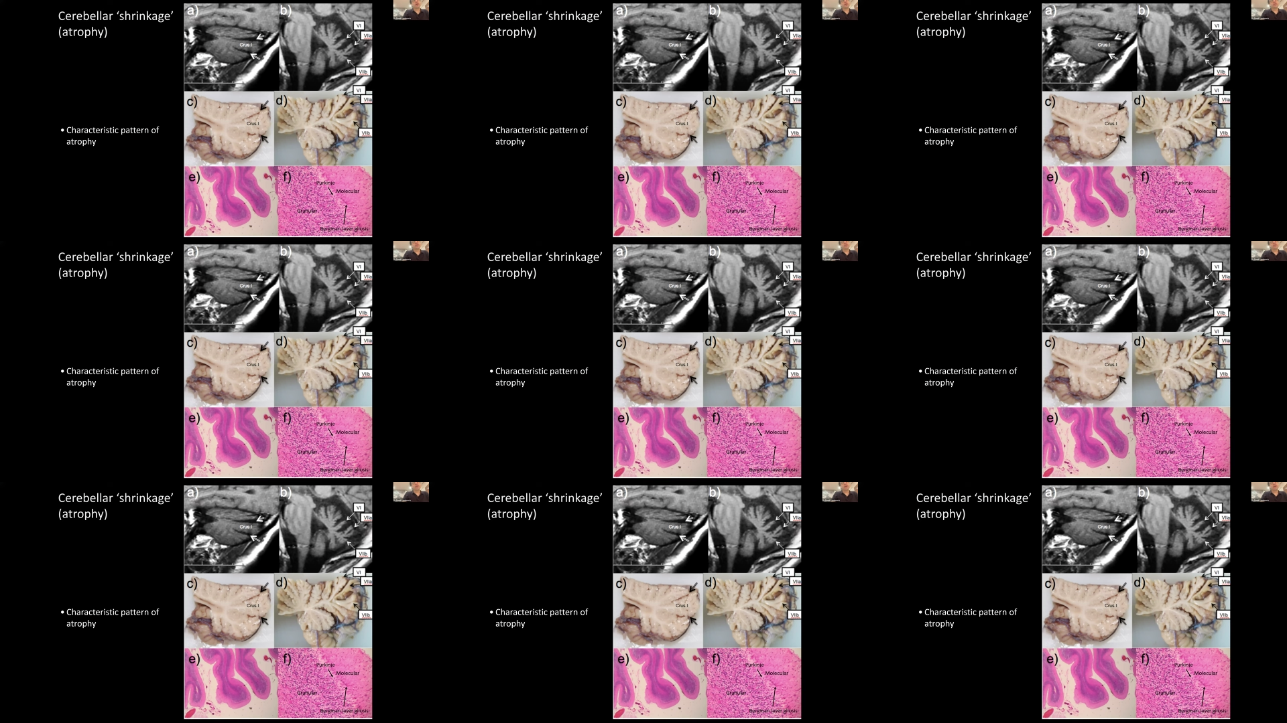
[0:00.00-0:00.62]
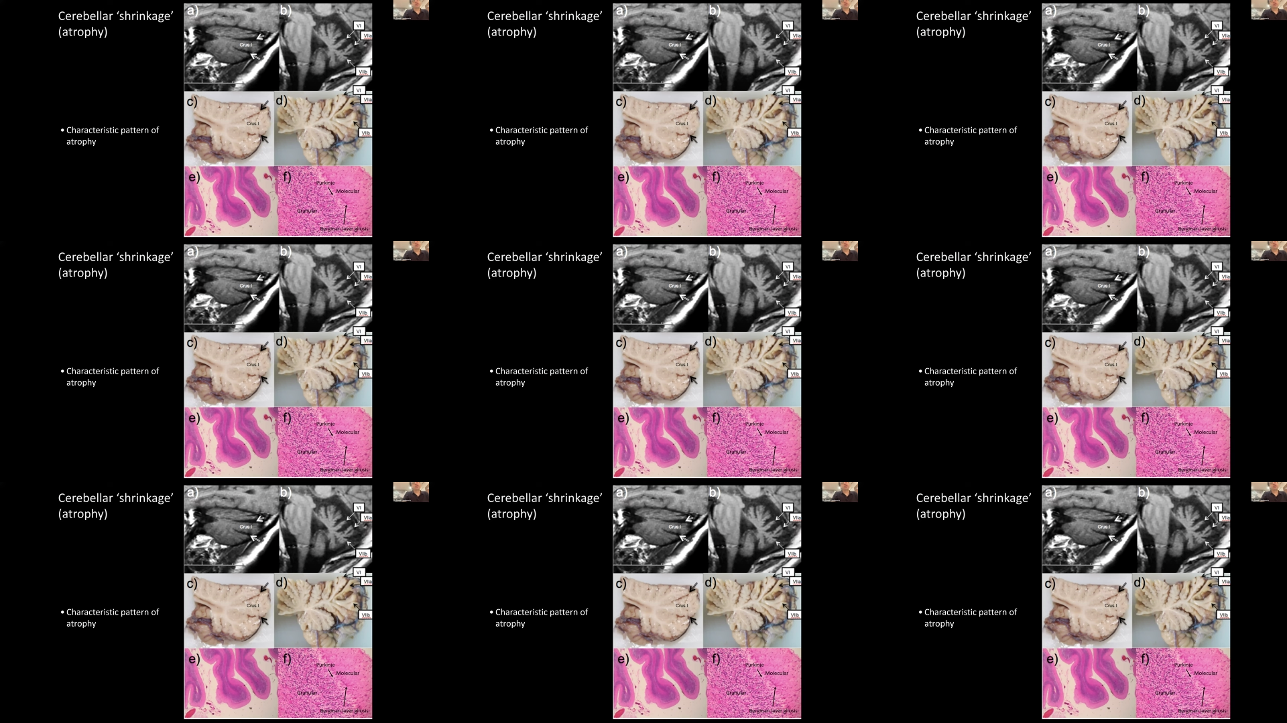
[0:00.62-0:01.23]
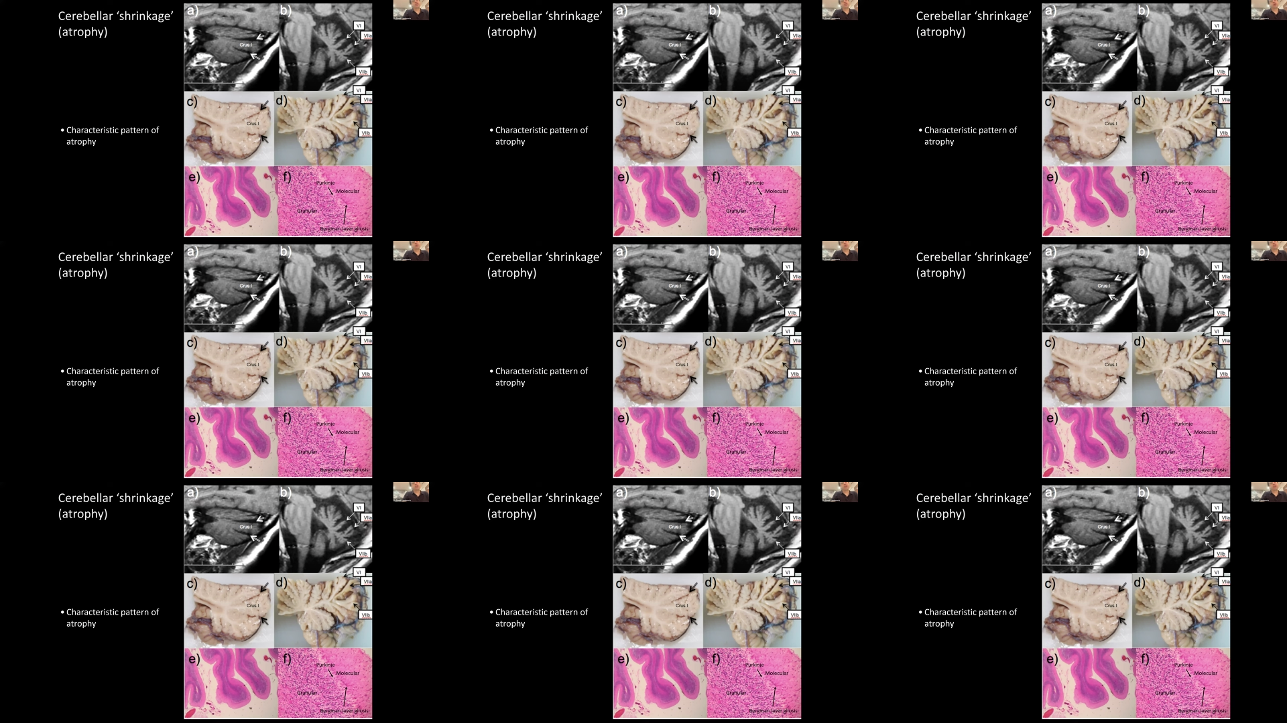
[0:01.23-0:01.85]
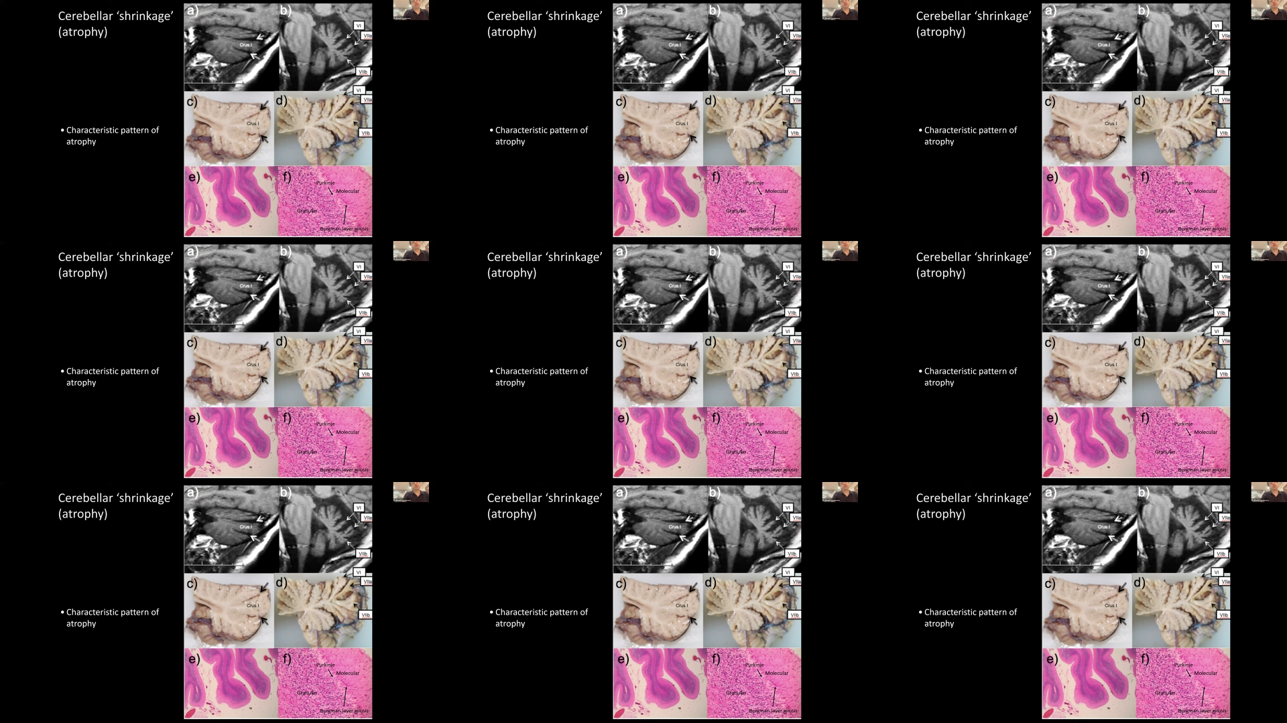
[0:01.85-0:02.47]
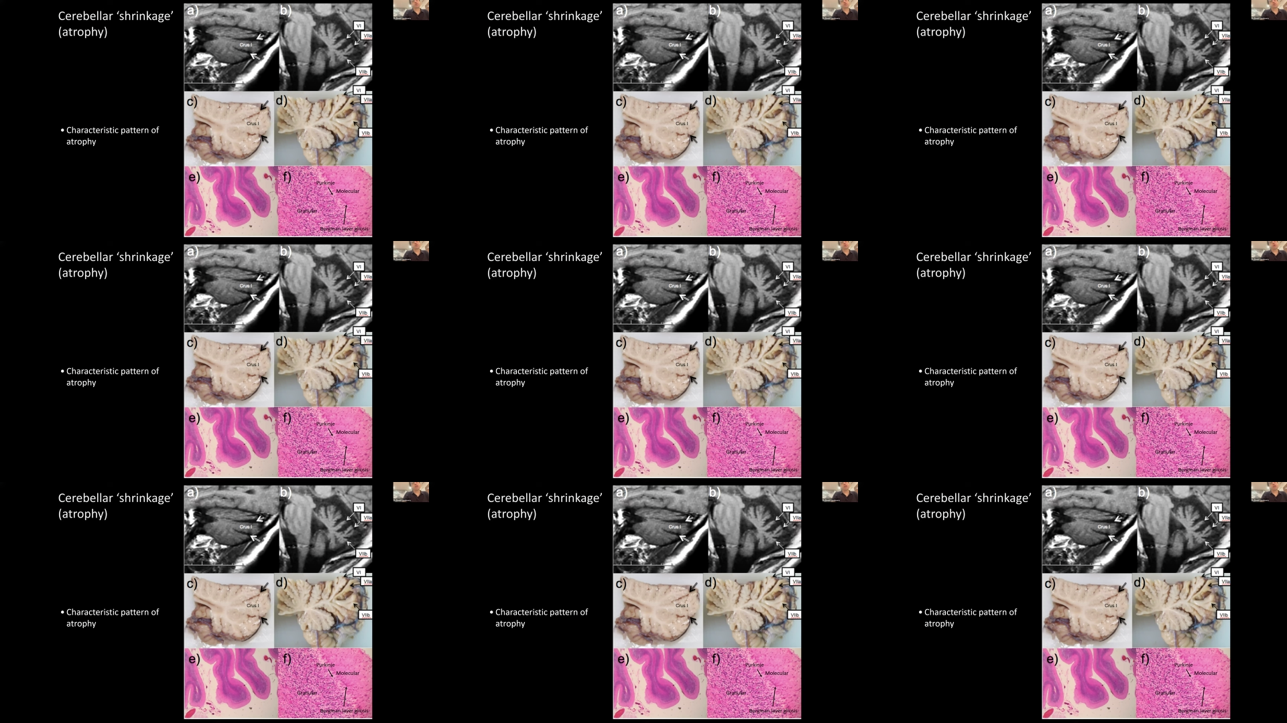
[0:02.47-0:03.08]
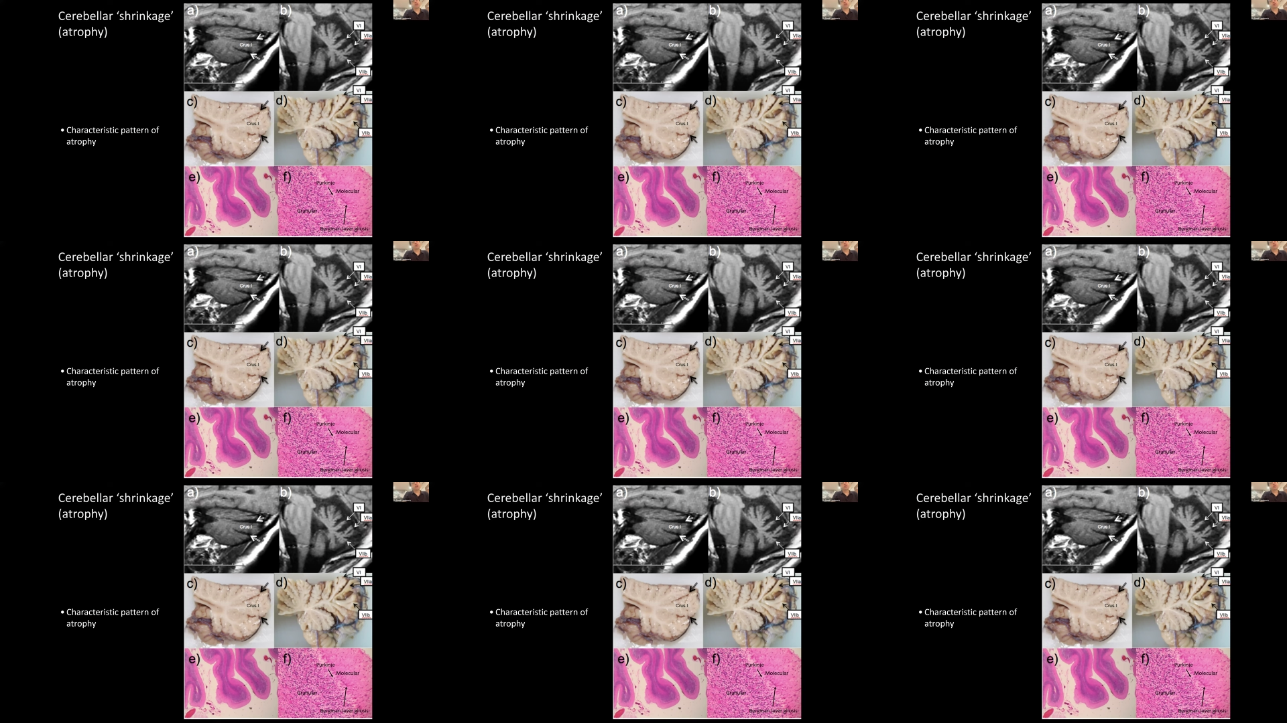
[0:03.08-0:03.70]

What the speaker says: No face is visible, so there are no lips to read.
━━━━━━━━━━
#### PROBLEM:
Restate, word for word, all of the material above, leaving out the images.

#### ANSWER TO THE PROBLEM:
[0:00.00-0:00.62]
[0:00.62-0:01.23]
[0:01.23-0:01.85]
[0:01.85-0:02.47]
[0:02.47-0:03.08]
[0:03.08-0:03.70]

What the speaker says: No face is visible, so there are no lips to read.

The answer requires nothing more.